* PROMPT *
All of the data below should be repeated exactly. Pictures should not be included.

Collected data entries:
━━━━━━

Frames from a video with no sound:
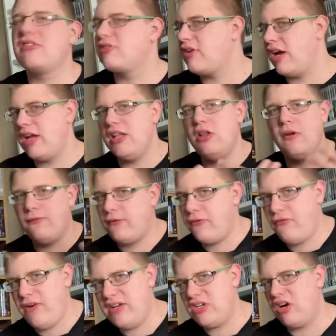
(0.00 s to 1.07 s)
Because I love the
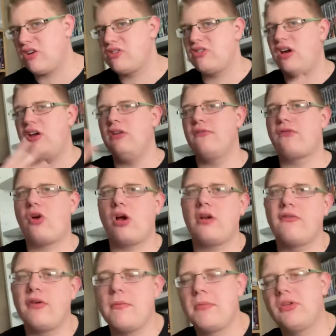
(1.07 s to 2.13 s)
three Doctors. I love Kind
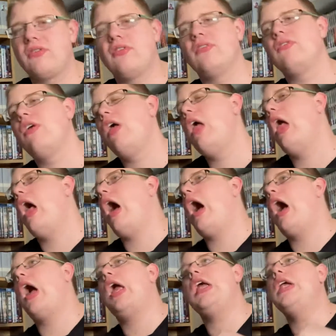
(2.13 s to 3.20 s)
of the Monsters.
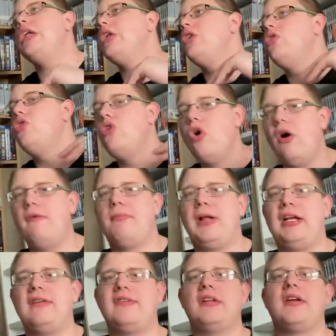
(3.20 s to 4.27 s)
I love
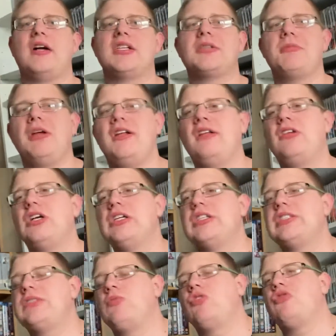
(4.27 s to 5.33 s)
Planet of the Daleks. Planet of the
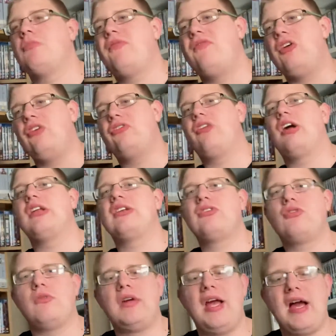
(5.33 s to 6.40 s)
Daleks was my first Dalek
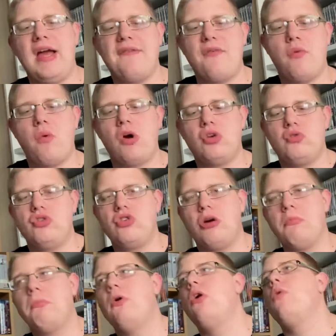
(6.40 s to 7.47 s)
story I ever watched with
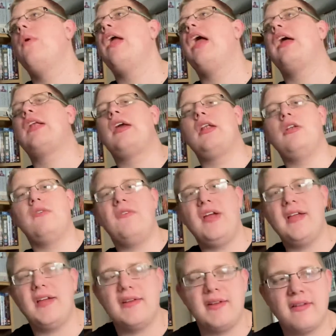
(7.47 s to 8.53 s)
John Pertwee. And I love
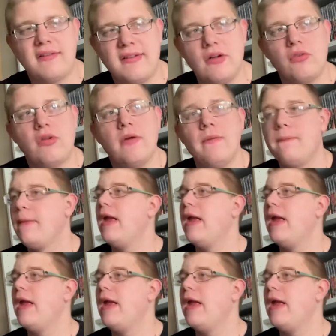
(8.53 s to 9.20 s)
it. And I still do.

━━━━━━

* SOLVED EXERCISE *
Frames from a video with no sound:
(0.00 s to 1.07 s)
Because I love the
(1.07 s to 2.13 s)
three Doctors. I love Kind
(2.13 s to 3.20 s)
of the Monsters.
(3.20 s to 4.27 s)
I love
(4.27 s to 5.33 s)
Planet of the Daleks. Planet of the
(5.33 s to 6.40 s)
Daleks was my first Dalek
(6.40 s to 7.47 s)
story I ever watched with
(7.47 s to 8.53 s)
John Pertwee. And I love
(8.53 s to 9.20 s)
it. And I still do.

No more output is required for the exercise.